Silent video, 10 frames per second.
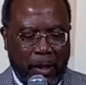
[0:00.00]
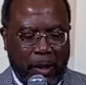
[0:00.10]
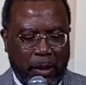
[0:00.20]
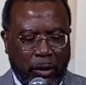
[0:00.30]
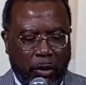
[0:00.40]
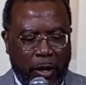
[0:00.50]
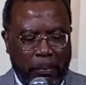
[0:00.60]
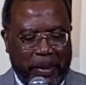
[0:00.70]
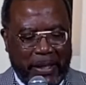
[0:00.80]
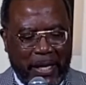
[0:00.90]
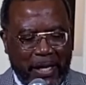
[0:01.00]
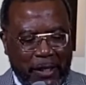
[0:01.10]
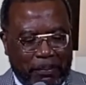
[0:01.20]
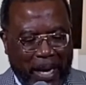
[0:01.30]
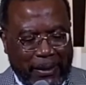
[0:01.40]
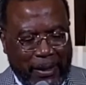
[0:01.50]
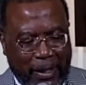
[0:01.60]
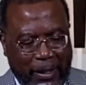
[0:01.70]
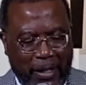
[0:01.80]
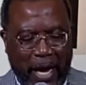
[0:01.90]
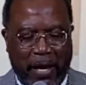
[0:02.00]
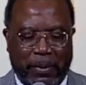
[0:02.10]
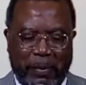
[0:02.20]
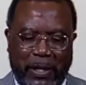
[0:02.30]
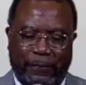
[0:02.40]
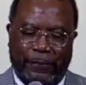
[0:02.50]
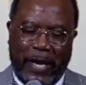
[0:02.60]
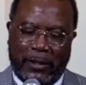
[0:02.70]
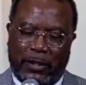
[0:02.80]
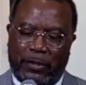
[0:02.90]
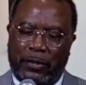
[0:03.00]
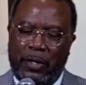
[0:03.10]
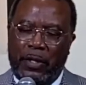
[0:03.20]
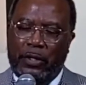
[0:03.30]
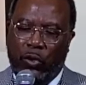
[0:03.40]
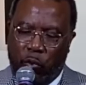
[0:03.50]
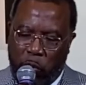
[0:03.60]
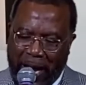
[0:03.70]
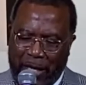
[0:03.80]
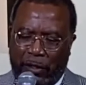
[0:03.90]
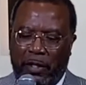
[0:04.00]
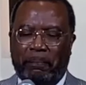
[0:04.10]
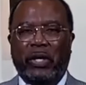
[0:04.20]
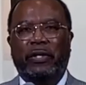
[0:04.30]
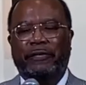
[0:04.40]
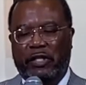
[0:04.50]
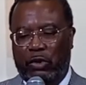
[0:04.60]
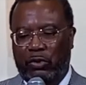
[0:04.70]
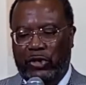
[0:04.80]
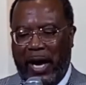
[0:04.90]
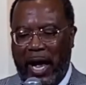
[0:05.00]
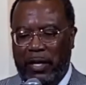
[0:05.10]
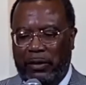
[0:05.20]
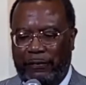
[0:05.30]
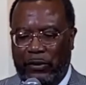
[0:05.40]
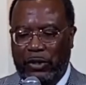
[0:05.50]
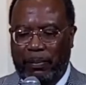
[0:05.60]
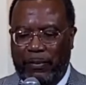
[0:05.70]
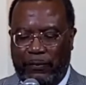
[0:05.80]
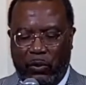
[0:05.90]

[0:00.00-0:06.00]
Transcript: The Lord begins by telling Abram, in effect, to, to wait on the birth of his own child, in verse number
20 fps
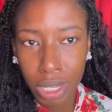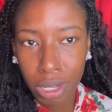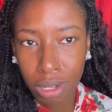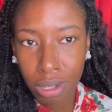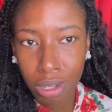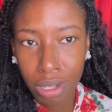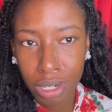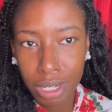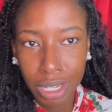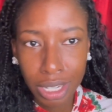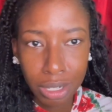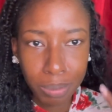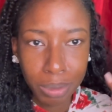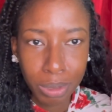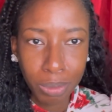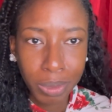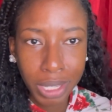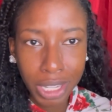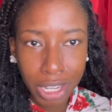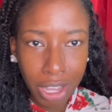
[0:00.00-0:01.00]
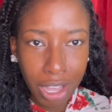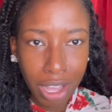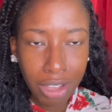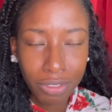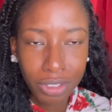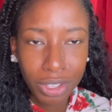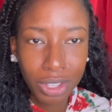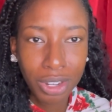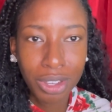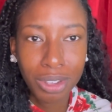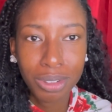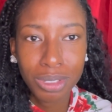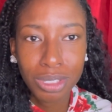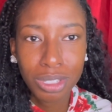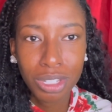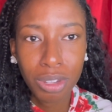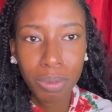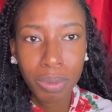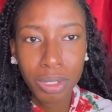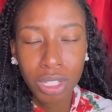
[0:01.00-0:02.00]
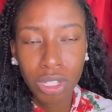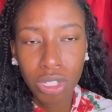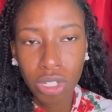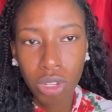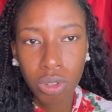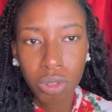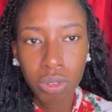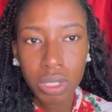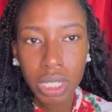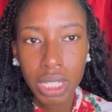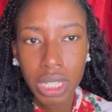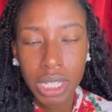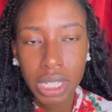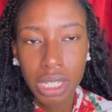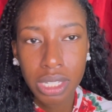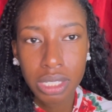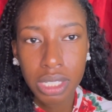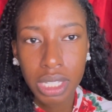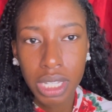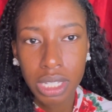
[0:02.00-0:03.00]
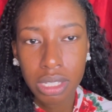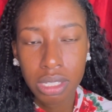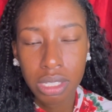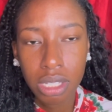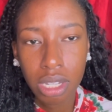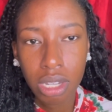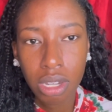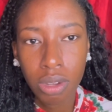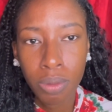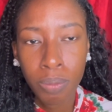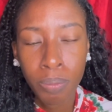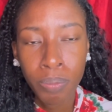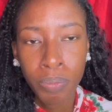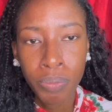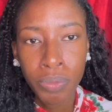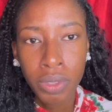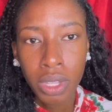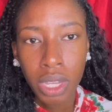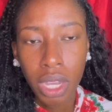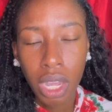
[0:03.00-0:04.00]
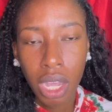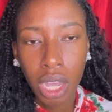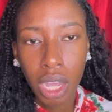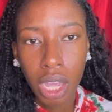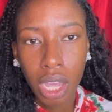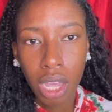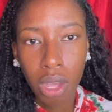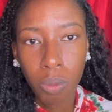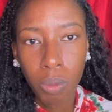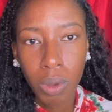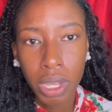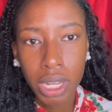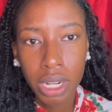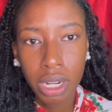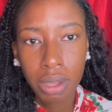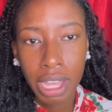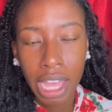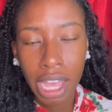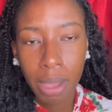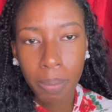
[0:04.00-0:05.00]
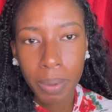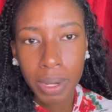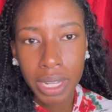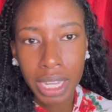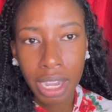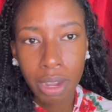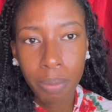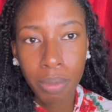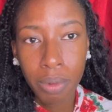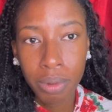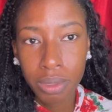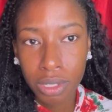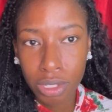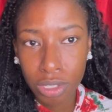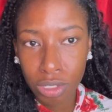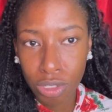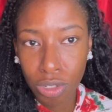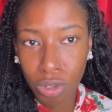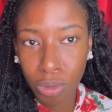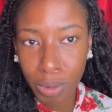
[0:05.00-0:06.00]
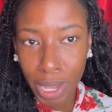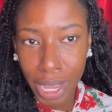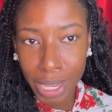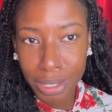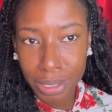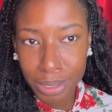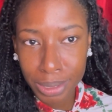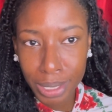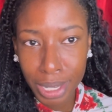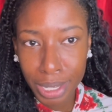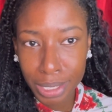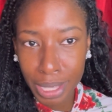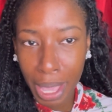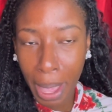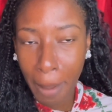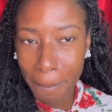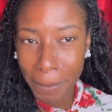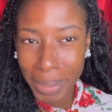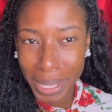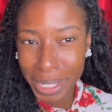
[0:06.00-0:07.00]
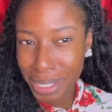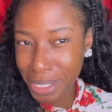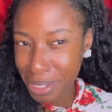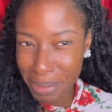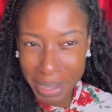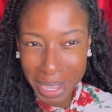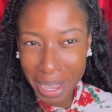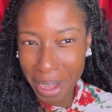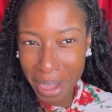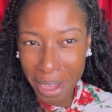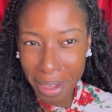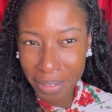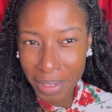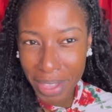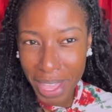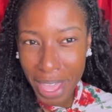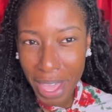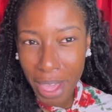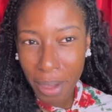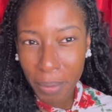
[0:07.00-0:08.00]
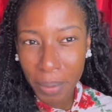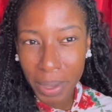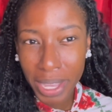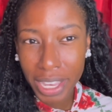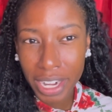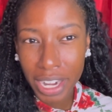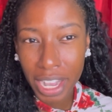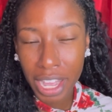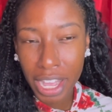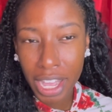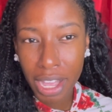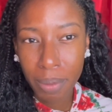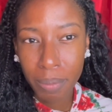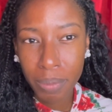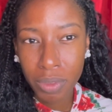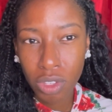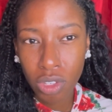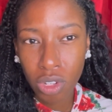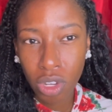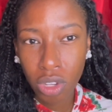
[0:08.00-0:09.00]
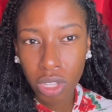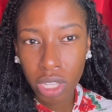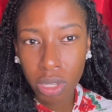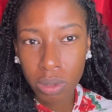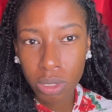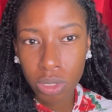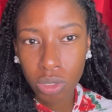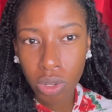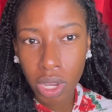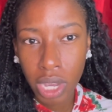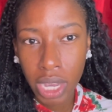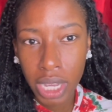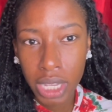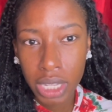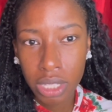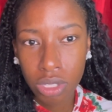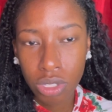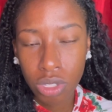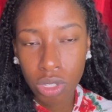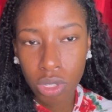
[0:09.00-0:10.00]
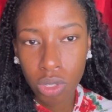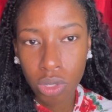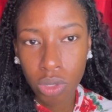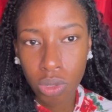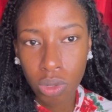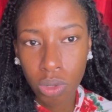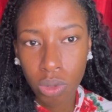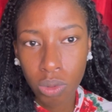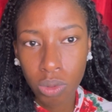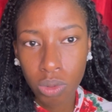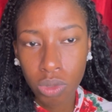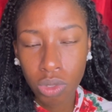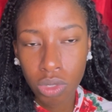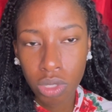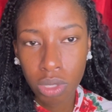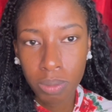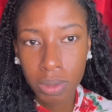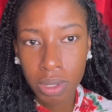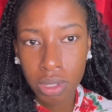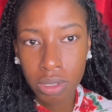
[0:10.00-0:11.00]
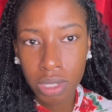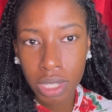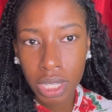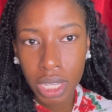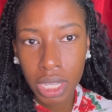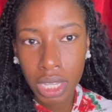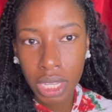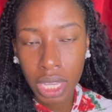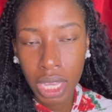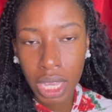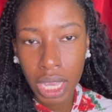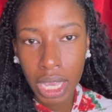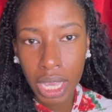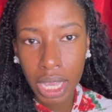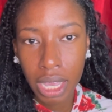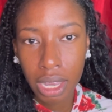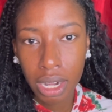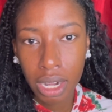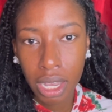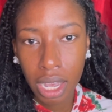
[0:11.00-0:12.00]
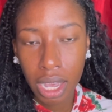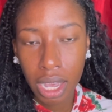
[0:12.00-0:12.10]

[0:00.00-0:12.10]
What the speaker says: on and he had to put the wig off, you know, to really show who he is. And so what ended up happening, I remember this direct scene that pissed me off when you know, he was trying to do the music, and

+++++

• _What you need to do_: With the pictures removed, return the full listing exactly as given.

• _Exercise answer_:
Silent video, 10 frames per second.
[0:00.00]
[0:00.10]
[0:00.20]
[0:00.30]
[0:00.40]
[0:00.50]
[0:00.60]
[0:00.70]
[0:00.80]
[0:00.90]
[0:01.00]
[0:01.10]
[0:01.20]
[0:01.30]
[0:01.40]
[0:01.50]
[0:01.60]
[0:01.70]
[0:01.80]
[0:01.90]
[0:02.00]
[0:02.10]
[0:02.20]
[0:02.30]
[0:02.40]
[0:02.50]
[0:02.60]
[0:02.70]
[0:02.80]
[0:02.90]
[0:03.00]
[0:03.10]
[0:03.20]
[0:03.30]
[0:03.40]
[0:03.50]
[0:03.60]
[0:03.70]
[0:03.80]
[0:03.90]
[0:04.00]
[0:04.10]
[0:04.20]
[0:04.30]
[0:04.40]
[0:04.50]
[0:04.60]
[0:04.70]
[0:04.80]
[0:04.90]
[0:05.00]
[0:05.10]
[0:05.20]
[0:05.30]
[0:05.40]
[0:05.50]
[0:05.60]
[0:05.70]
[0:05.80]
[0:05.90]

[0:00.00-0:06.00]
Transcript: The Lord begins by telling Abram, in effect, to, to wait on the birth of his own child, in verse number
20 fps
[0:00.00-0:01.00]
[0:01.00-0:02.00]
[0:02.00-0:03.00]
[0:03.00-0:04.00]
[0:04.00-0:05.00]
[0:05.00-0:06.00]
[0:06.00-0:07.00]
[0:07.00-0:08.00]
[0:08.00-0:09.00]
[0:09.00-0:10.00]
[0:10.00-0:11.00]
[0:11.00-0:12.00]
[0:12.00-0:12.10]

[0:00.00-0:12.10]
What the speaker says: on and he had to put the wig off, you know, to really show who he is. And so what ended up happening, I remember this direct scene that pissed me off when you know, he was trying to do the music, and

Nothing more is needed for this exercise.